BACKGROUND: Blinded review has been endorsed by several cytology and pathology organizations as the most appropriate method for the review of cervicovaginal specimens in the context of litigation. Methods for determining the statistical validity of this method were evaluated.METHODS: First, the authors calculated the sample size needed to detect various differences in case difficulty or ease of interpretation, in which ease of interpretation is defined as the percentage of the time a case could be identified as abnormal by routine screening. Very easy cases could be identified most reliably, whereas more difficult cases were detected less regularly and less reliably. Using construct sample sizes, the authors calculated the number of abnormal reviews that may be helpful to conclude that the case's difficulty or ease of interpretation was statistically significantly different from another case of a specified difficulty.
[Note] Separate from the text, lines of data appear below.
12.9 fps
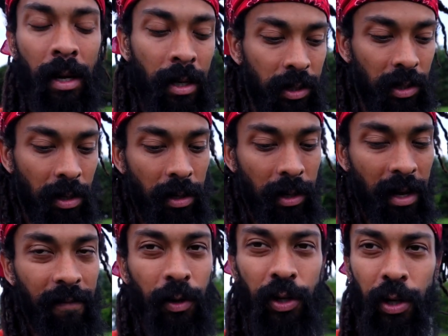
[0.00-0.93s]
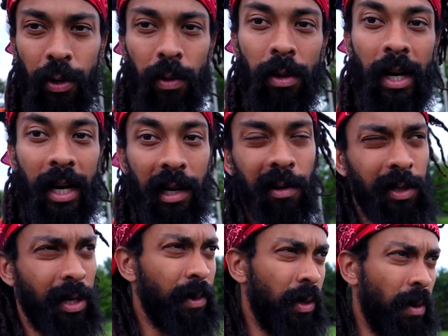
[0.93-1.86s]
So level 2, and it
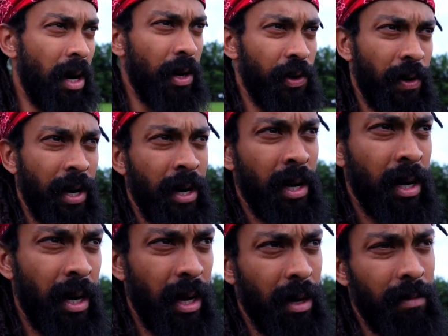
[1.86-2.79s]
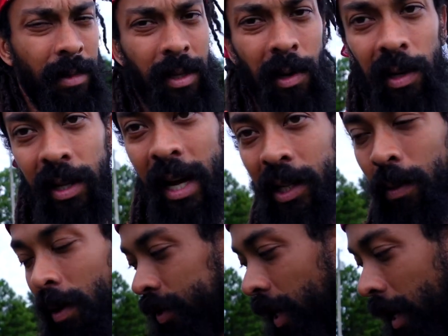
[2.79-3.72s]
goes up to 100. That's
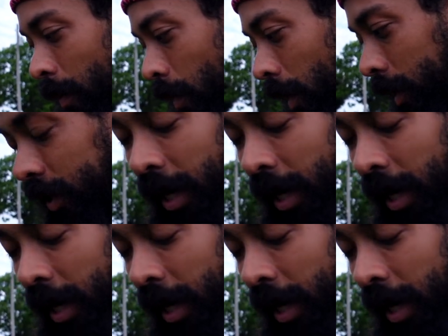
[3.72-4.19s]
where Senna worksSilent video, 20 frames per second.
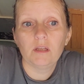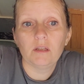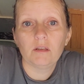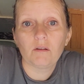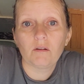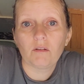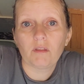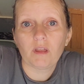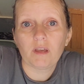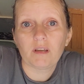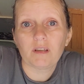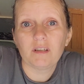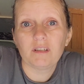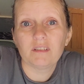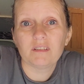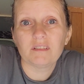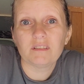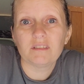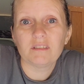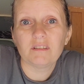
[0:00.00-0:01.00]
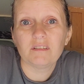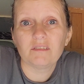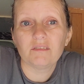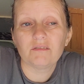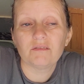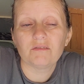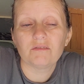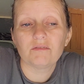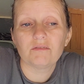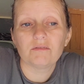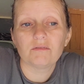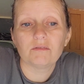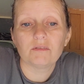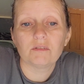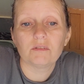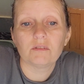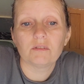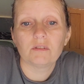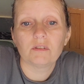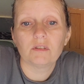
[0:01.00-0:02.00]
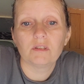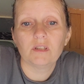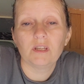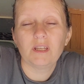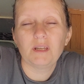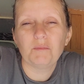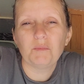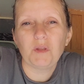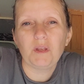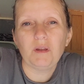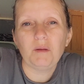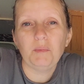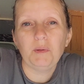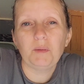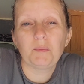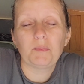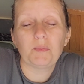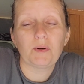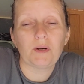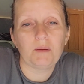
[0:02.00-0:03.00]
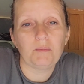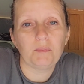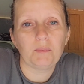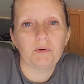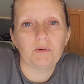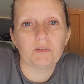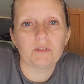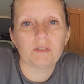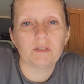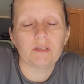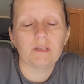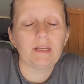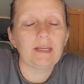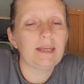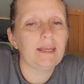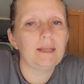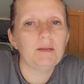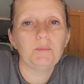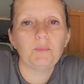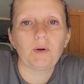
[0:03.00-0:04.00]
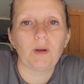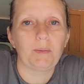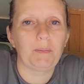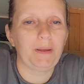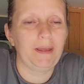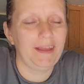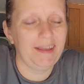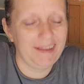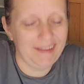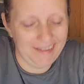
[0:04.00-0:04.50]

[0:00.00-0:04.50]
you know, that kind of stuff. And I'm not a big prep person. I hate prepping.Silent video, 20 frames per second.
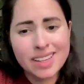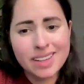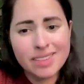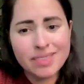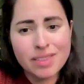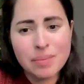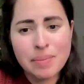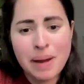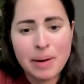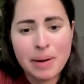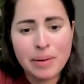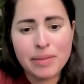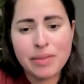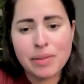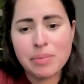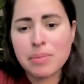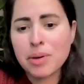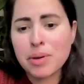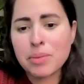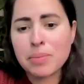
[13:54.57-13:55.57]
love the power of
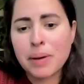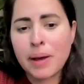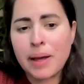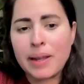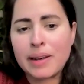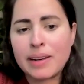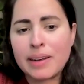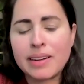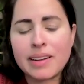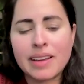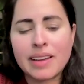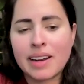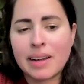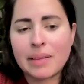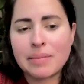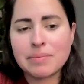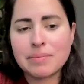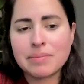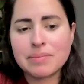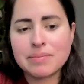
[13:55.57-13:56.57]
the mute button, and I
Finally, they examined the effect of using two separate cutoff parameters to make these distinctions.RESULTS: Depending on the threshold chosen, it was determined that improvements in the statistically meaningful distinctions may be made using 15 or 20 reviews. To distinguish between routine false-negative cases (ease of detection, 40%) and routine cases (ease of detection, 80%), the thresholds may be set at 5 of 10 reviews (a case that would not be detected regularly and reliably in any given laboratory) and 7 of 10 reviews (defining a case that would be identified regularly and reliably), respectively.CONCLUSIONS: The authors provide data that can be used to interpret the results of a blinded review in a statistically appropriate manner. To improve the utility of blinded reviews, the standards are defined explicitly.